• **Task to carry out**:
Write out all the records exactly, and keep any images out.

Start of Dataset records

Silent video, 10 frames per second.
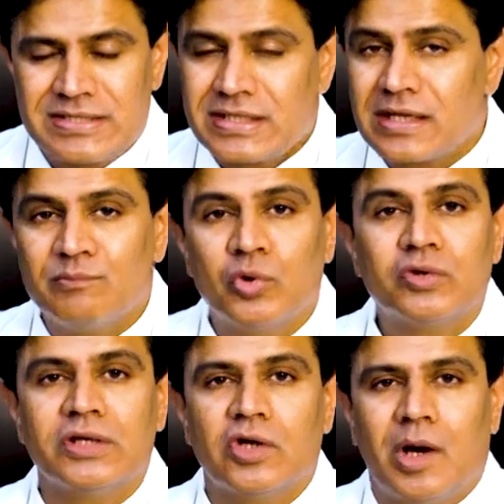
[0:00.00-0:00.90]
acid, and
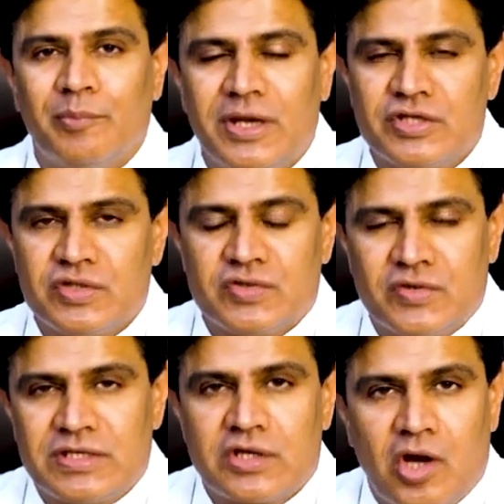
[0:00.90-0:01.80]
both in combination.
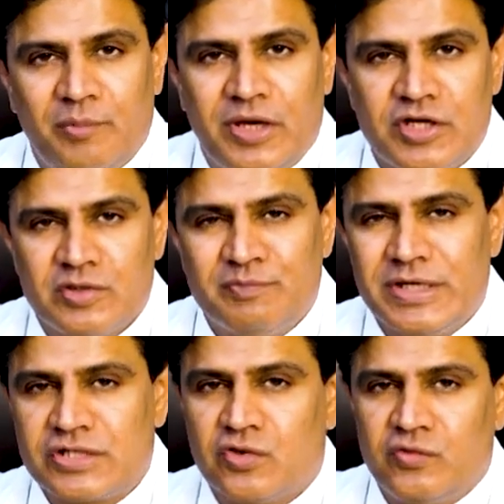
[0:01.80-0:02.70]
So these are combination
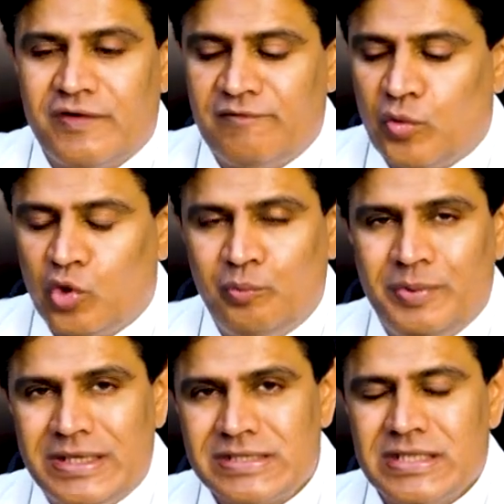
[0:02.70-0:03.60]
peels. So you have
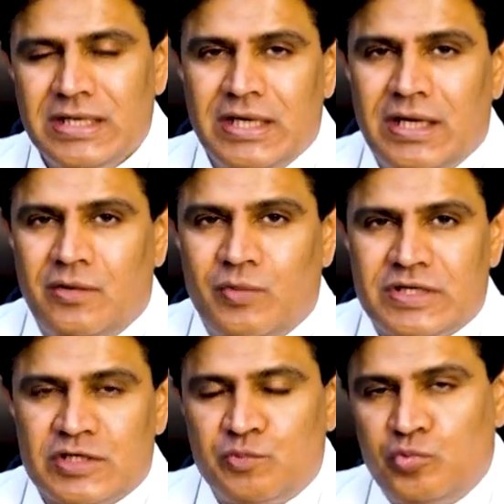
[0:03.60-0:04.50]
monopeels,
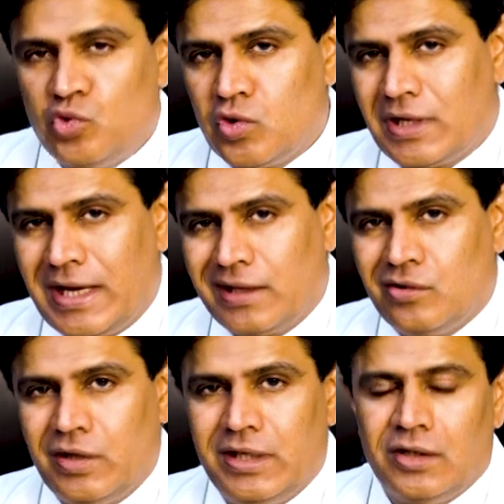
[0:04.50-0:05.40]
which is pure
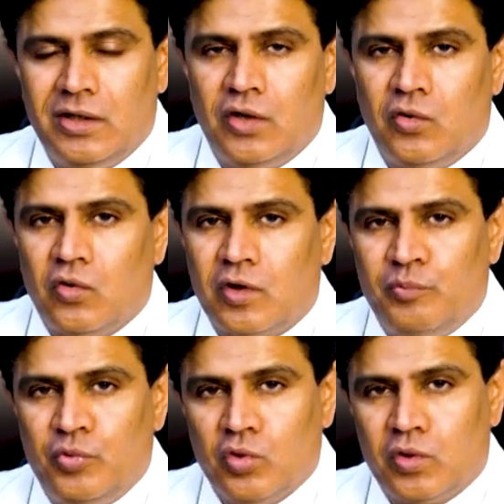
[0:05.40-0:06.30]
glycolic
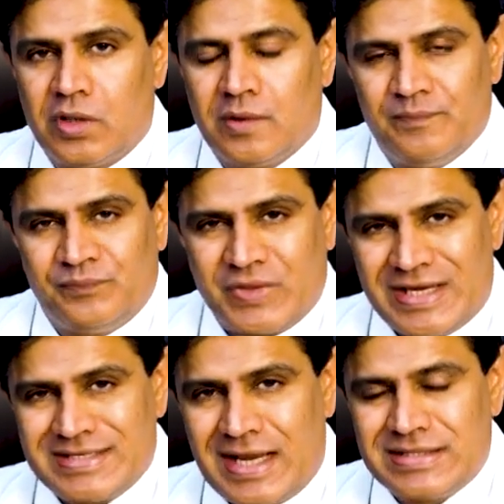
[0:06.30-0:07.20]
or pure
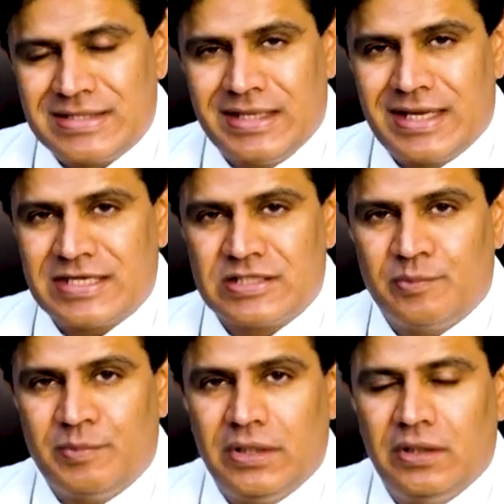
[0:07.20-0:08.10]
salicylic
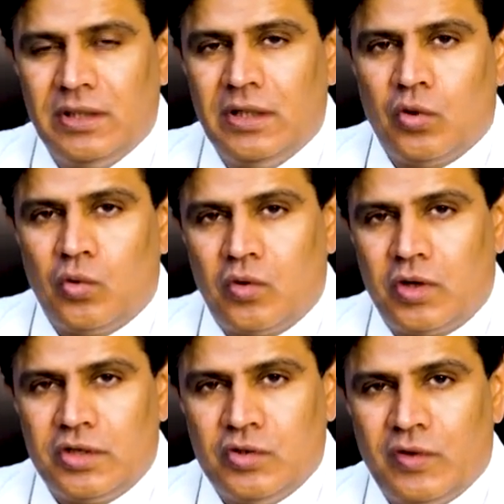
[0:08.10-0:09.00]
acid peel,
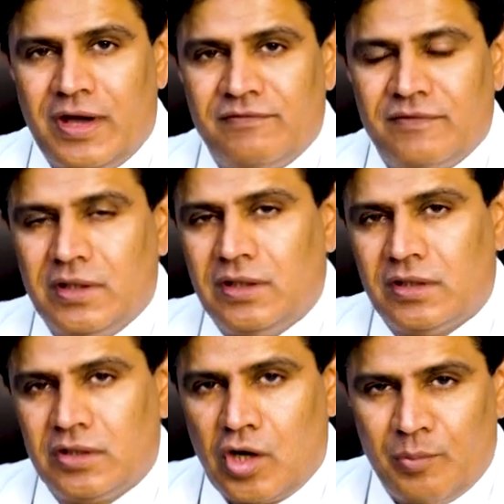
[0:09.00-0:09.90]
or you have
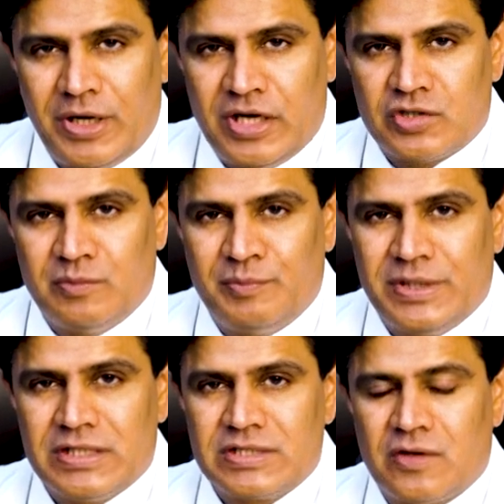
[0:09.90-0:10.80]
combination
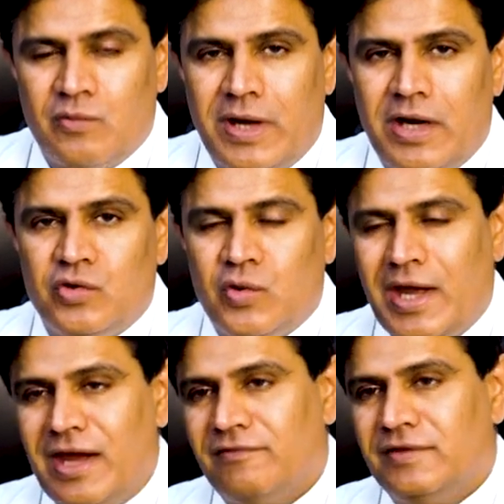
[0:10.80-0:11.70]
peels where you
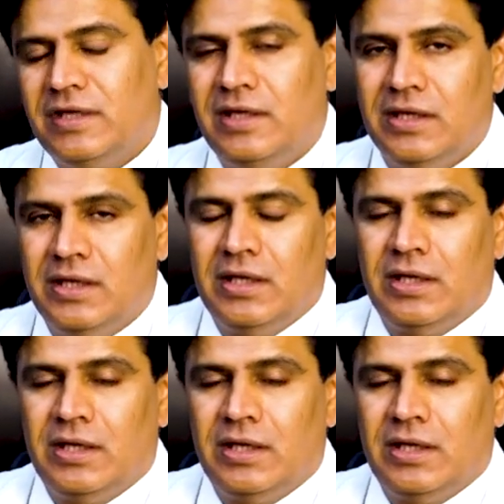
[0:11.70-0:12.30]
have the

End of Dataset records

• **Solution to the problem**:
Silent video, 10 frames per second.
[0:00.00-0:00.90]
acid, and
[0:00.90-0:01.80]
both in combination.
[0:01.80-0:02.70]
So these are combination
[0:02.70-0:03.60]
peels. So you have
[0:03.60-0:04.50]
monopeels,
[0:04.50-0:05.40]
which is pure
[0:05.40-0:06.30]
glycolic
[0:06.30-0:07.20]
or pure
[0:07.20-0:08.10]
salicylic
[0:08.10-0:09.00]
acid peel,
[0:09.00-0:09.90]
or you have
[0:09.90-0:10.80]
combination
[0:10.80-0:11.70]
peels where you
[0:11.70-0:12.30]
have the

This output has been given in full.